(Source data)
.....

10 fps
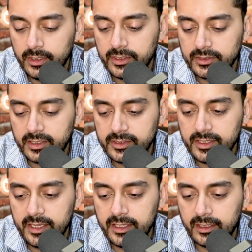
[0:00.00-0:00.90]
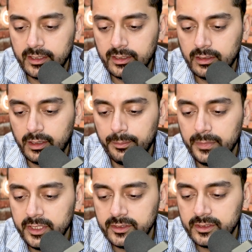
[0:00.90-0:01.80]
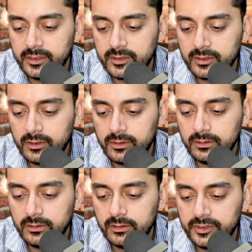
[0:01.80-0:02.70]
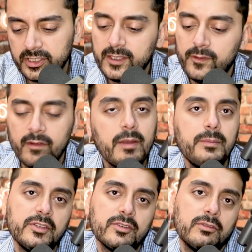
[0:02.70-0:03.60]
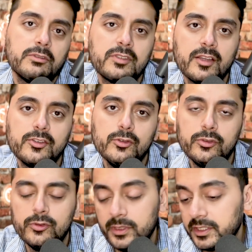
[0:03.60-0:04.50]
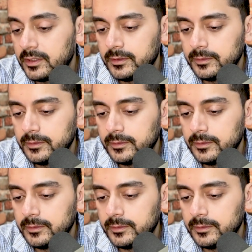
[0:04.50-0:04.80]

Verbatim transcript: It's going to take a minute to install, 65 MB, so it's not too big.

.....

About this task →
Each line from the one holding "[0:00.00-0:00.90]" to the end of the records above must be copied exactly; the pictures must not be copied.

Task response →
[0:00.00-0:00.90]
[0:00.90-0:01.80]
[0:01.80-0:02.70]
[0:02.70-0:03.60]
[0:03.60-0:04.50]
[0:04.50-0:04.80]

Verbatim transcript: It's going to take a minute to install, 65 MB, so it's not too big.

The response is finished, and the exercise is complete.